What to do: Every entry needs to be written out again exactly, with its pictures removed.

[Data entries]
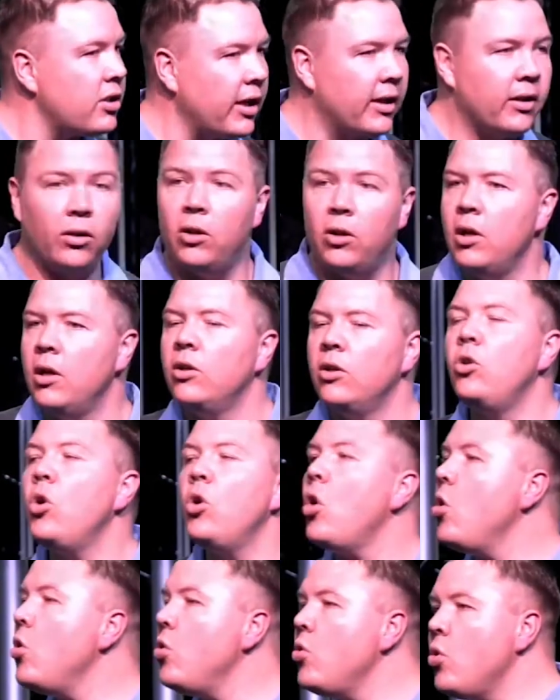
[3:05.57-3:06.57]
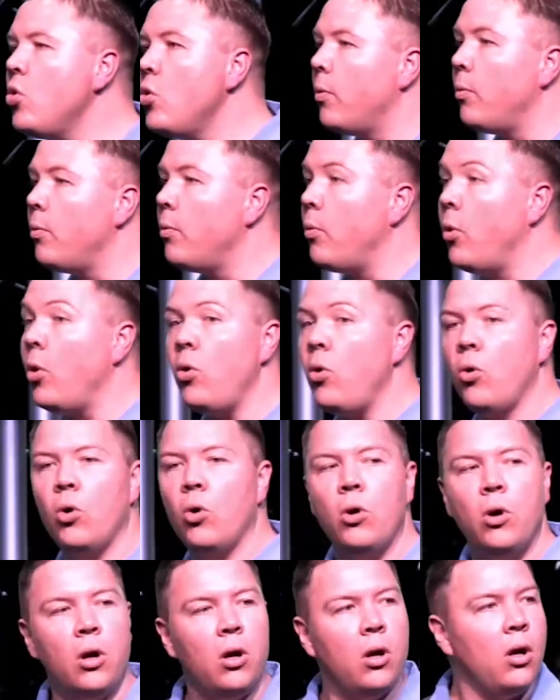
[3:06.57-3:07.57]
Cycle. No, no.
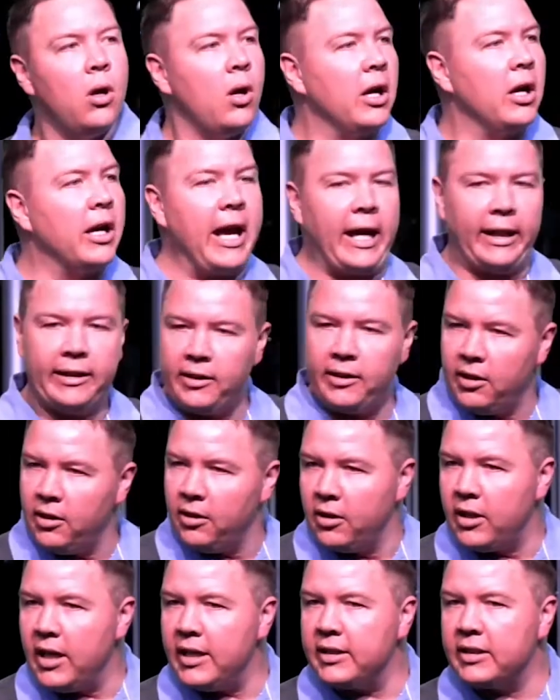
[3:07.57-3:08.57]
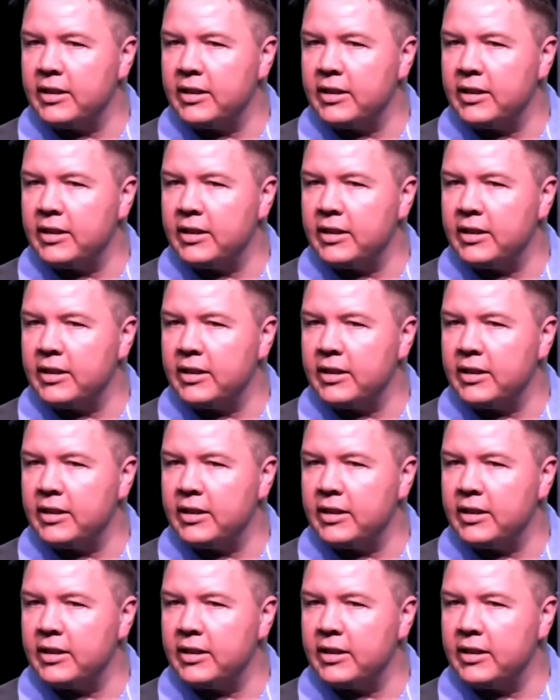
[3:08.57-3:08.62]
Oh, cat.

Result:
[3:05.57-3:06.57]
[3:06.57-3:07.57]
Cycle. No, no.
[3:07.57-3:08.57]
[3:08.57-3:08.62]
Oh, cat.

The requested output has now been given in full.